◆ Information ◆
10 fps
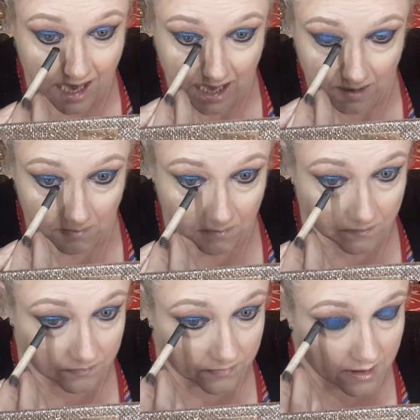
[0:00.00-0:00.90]

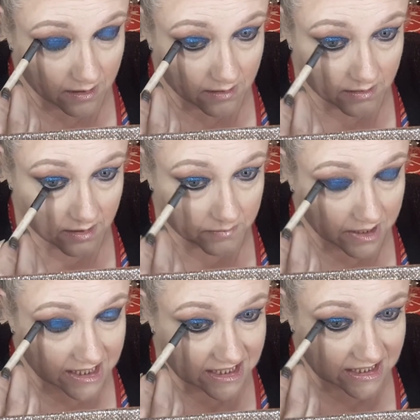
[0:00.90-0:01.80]

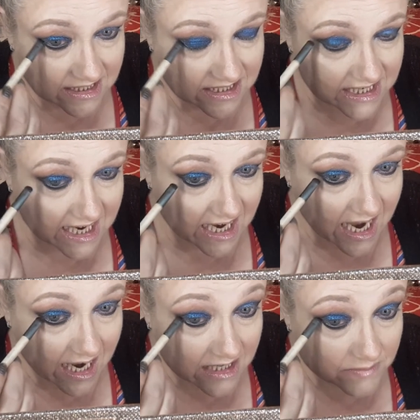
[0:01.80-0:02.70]
it didn't
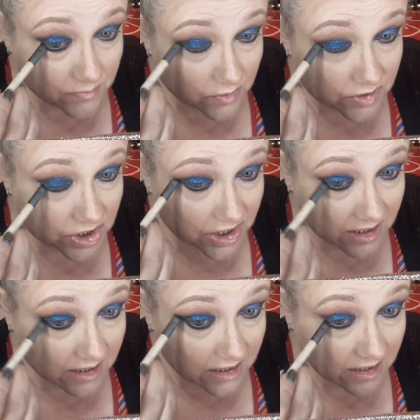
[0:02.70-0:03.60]
sting as much
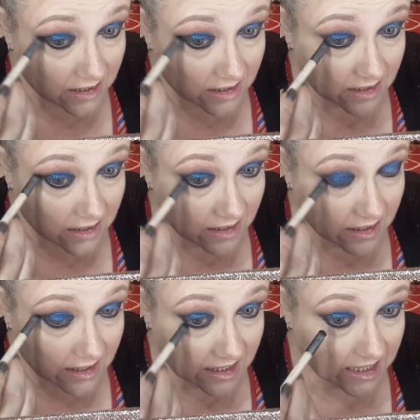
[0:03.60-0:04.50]

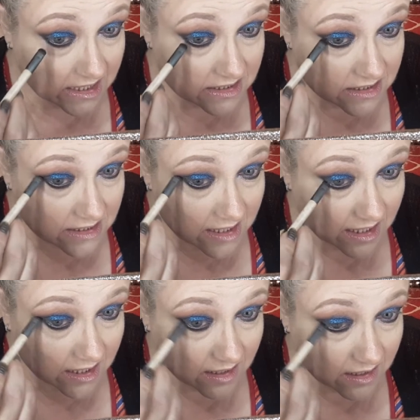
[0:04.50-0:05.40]
as...
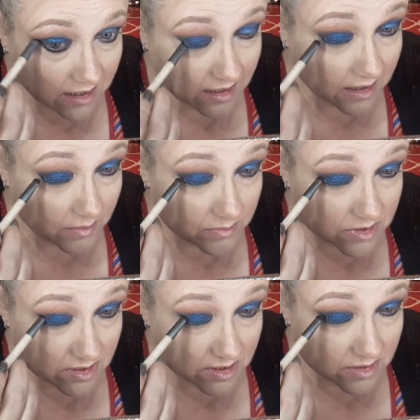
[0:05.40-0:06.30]
we're
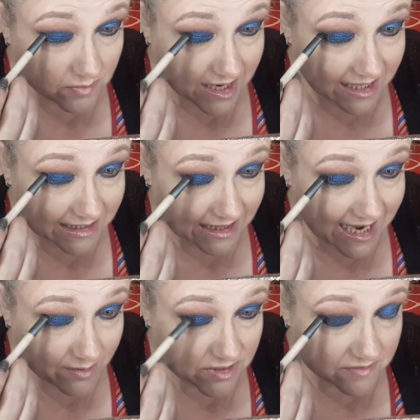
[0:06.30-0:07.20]
just going to do that
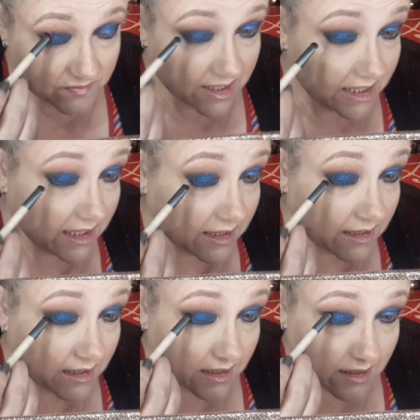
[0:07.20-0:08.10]
little outer V
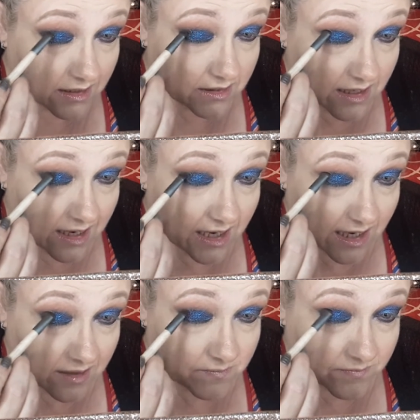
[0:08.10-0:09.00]

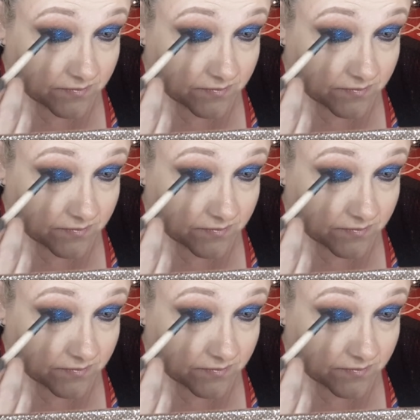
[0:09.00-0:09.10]
there.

◆ Aim of the exercise ◆
Can you retype every record above exactly, leaving out the pictures?

◆ Solved problem ◆
10 fps
[0:00.00-0:00.90]

[0:00.90-0:01.80]

[0:01.80-0:02.70]
it didn't
[0:02.70-0:03.60]
sting as much
[0:03.60-0:04.50]

[0:04.50-0:05.40]
as...
[0:05.40-0:06.30]
we're
[0:06.30-0:07.20]
just going to do that
[0:07.20-0:08.10]
little outer V
[0:08.10-0:09.00]

[0:09.00-0:09.10]
there.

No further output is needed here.